Publication year - 1965
Publication title -
british journal of psychology
Language(s) - English
Resource type - Journals
SCImago Journal Rank - 1.536
H-Index - 92
eISSN - 2044-8295
pISSN - 0007-1269
DOI - 10.1111/j.2044-8295.1965.tb00990.x
Subject(s) - subliminal stimuli , psychology , stimulus (psychology) , perception , population , psychophysics , line drawings , audiology , contrast (vision) , cognitive psychology , communication , optics , neuroscience , physics , medicine , demography , engineering drawing , sociology , engineering
A simple, replicable demonstration of subception is described, using a discriminatory response as the independent variable. Stimuli were exposed to thirty‐six subjects in a tachistoscope until they were able to report the perception of a black line, appearing in the centre of a white field.

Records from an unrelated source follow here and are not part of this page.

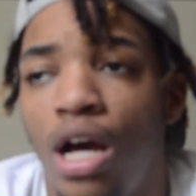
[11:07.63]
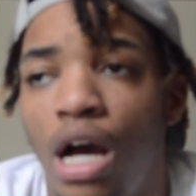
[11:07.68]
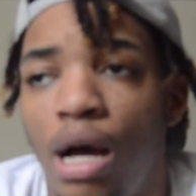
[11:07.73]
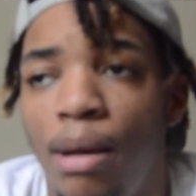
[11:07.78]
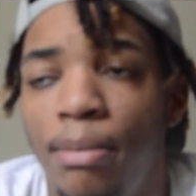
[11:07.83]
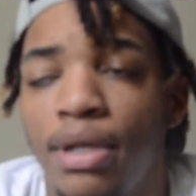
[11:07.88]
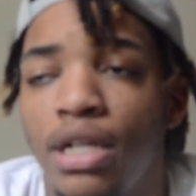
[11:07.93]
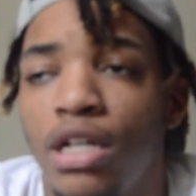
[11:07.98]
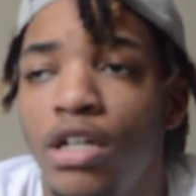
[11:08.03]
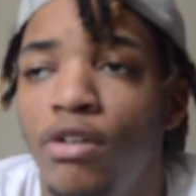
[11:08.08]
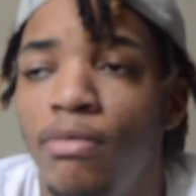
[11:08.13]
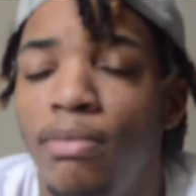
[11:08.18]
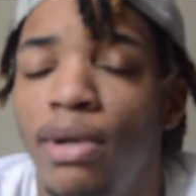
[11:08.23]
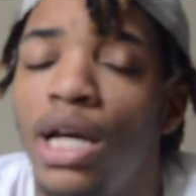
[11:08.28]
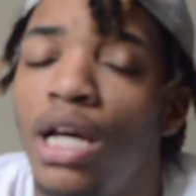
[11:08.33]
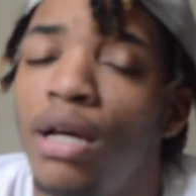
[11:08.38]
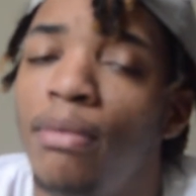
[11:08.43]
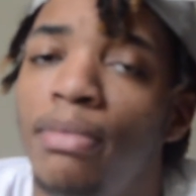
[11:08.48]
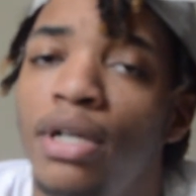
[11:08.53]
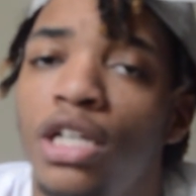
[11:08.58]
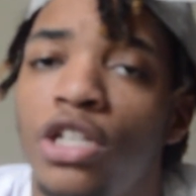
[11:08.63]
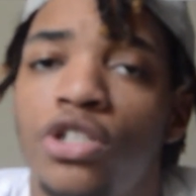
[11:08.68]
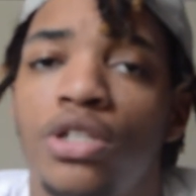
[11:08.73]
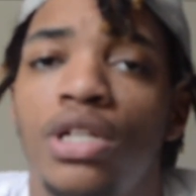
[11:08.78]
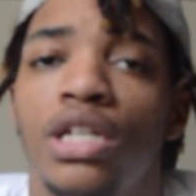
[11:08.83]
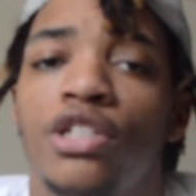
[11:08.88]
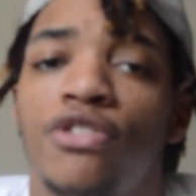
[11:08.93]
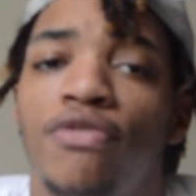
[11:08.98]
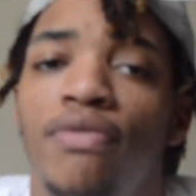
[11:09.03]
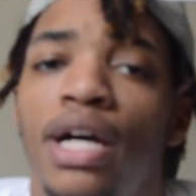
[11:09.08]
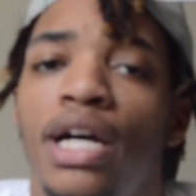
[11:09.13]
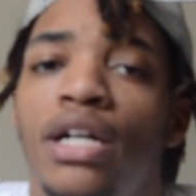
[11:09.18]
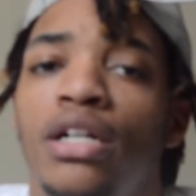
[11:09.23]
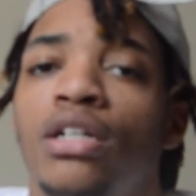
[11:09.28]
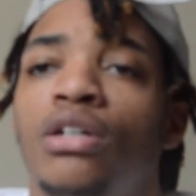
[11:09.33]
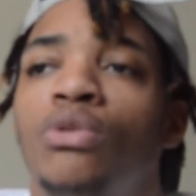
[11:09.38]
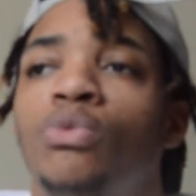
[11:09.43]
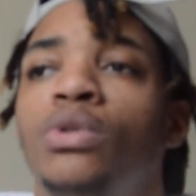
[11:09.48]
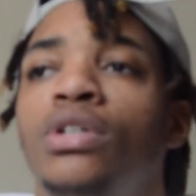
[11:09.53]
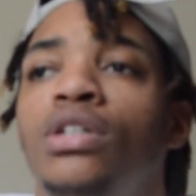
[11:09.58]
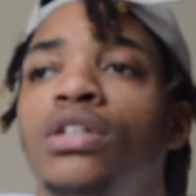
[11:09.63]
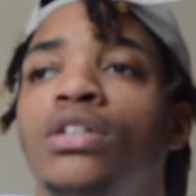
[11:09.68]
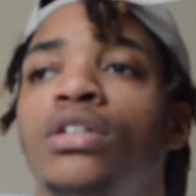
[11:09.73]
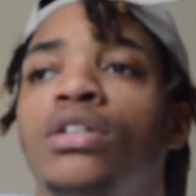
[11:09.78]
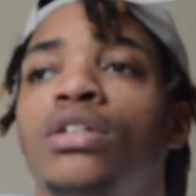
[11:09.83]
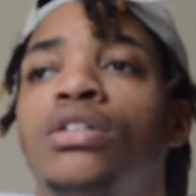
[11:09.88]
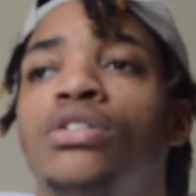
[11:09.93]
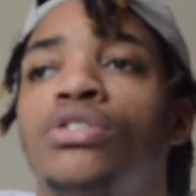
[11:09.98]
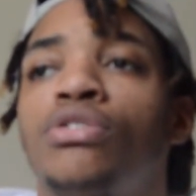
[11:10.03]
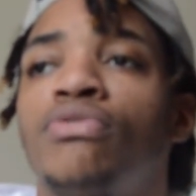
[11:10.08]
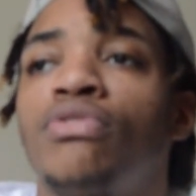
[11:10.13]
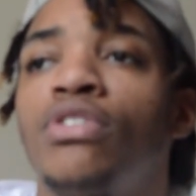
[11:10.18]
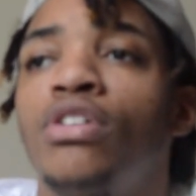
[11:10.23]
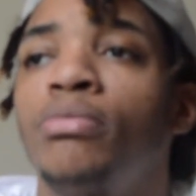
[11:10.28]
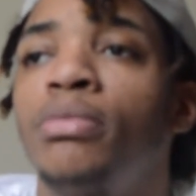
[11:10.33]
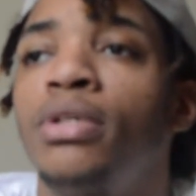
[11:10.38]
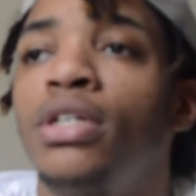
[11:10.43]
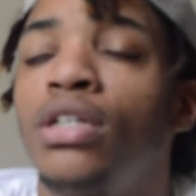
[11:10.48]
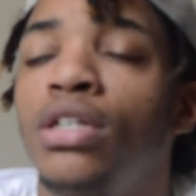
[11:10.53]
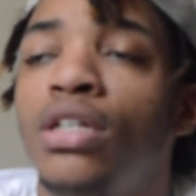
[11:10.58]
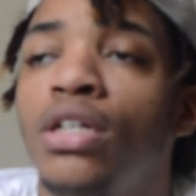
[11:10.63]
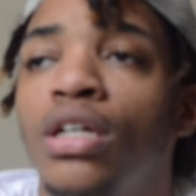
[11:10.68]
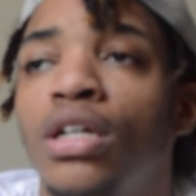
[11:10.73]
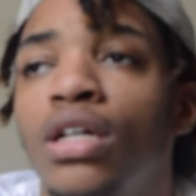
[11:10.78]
I'ma go bad bitch that's flatter than wood, because you feel me?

The subjects were then asked to choose one of two geometrical figures from six pairings of four figures, each pair shown separately. The tachistoscope projections, presented in a counterbalanced design, consisted of one of the figures to be discriminated drawn in red, divided by a 3 cm black line. The black line, having a stronger contrast, was perceived before the red figure, defining the supraliminal and subliminal thresholds as the contrast relation between red and black lines. A significant tendency was found for selection of the projected figures, without verbal report of the subliminal stimulus. In a second part of the experiment one figure was to be chosen, after each projection, from the finite population of four figures; the results did not differ from chance expectation. The use of a perceptual discriminatory response for the recovery of a subliminal stimulus was discussed, and the plausibility of a threshold for intensity relations was demonstrated.